RECORDS PROVIDED
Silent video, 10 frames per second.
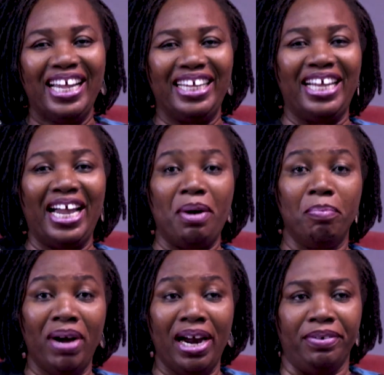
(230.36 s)
I am
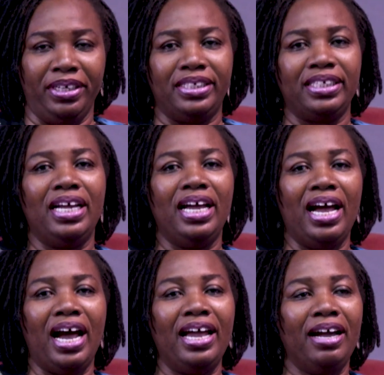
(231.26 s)
married.
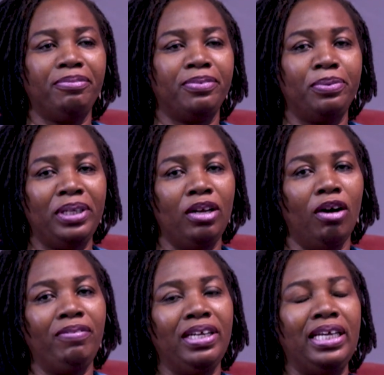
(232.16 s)
I have three
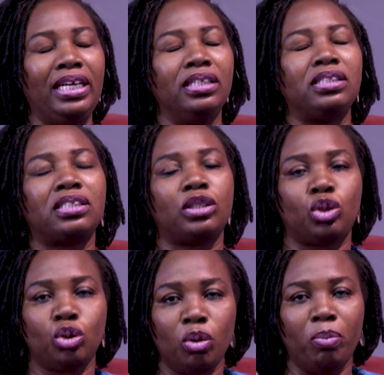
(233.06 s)
lovely kids,
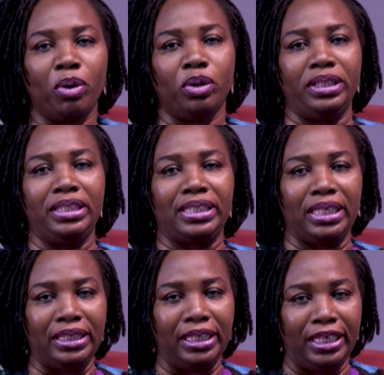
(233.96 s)
two boys
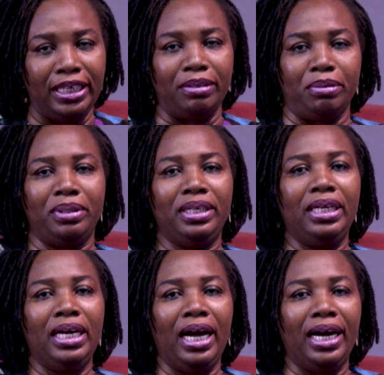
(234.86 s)
and a girl,
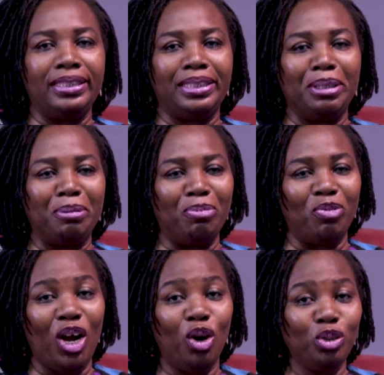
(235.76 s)
and we
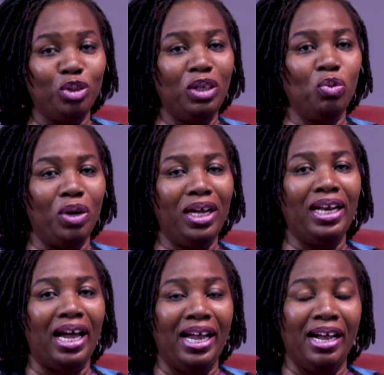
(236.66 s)
are all doing well.
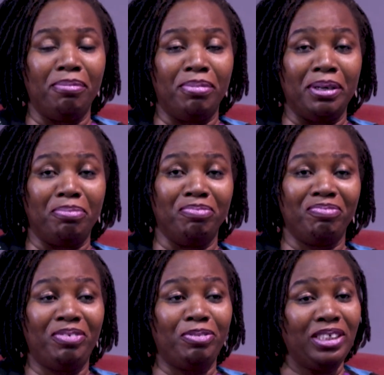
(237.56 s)
I am
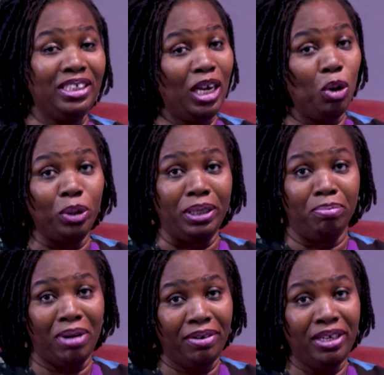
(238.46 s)
15-year-old in
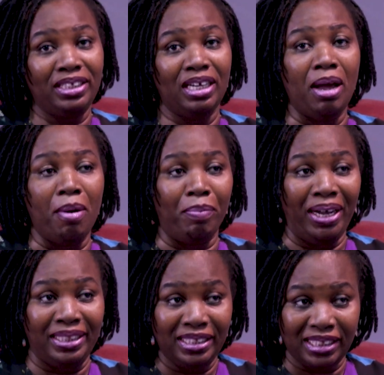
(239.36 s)
marriage by this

WORK TO BE COMPLETED
Retype the data in full. Images do not go in the copy.

TASK SOLUTION
Silent video, 10 frames per second.
(230.36 s)
I am
(231.26 s)
married.
(232.16 s)
I have three
(233.06 s)
lovely kids,
(233.96 s)
two boys
(234.86 s)
and a girl,
(235.76 s)
and we
(236.66 s)
are all doing well.
(237.56 s)
I am
(238.46 s)
15-year-old in
(239.36 s)
marriage by this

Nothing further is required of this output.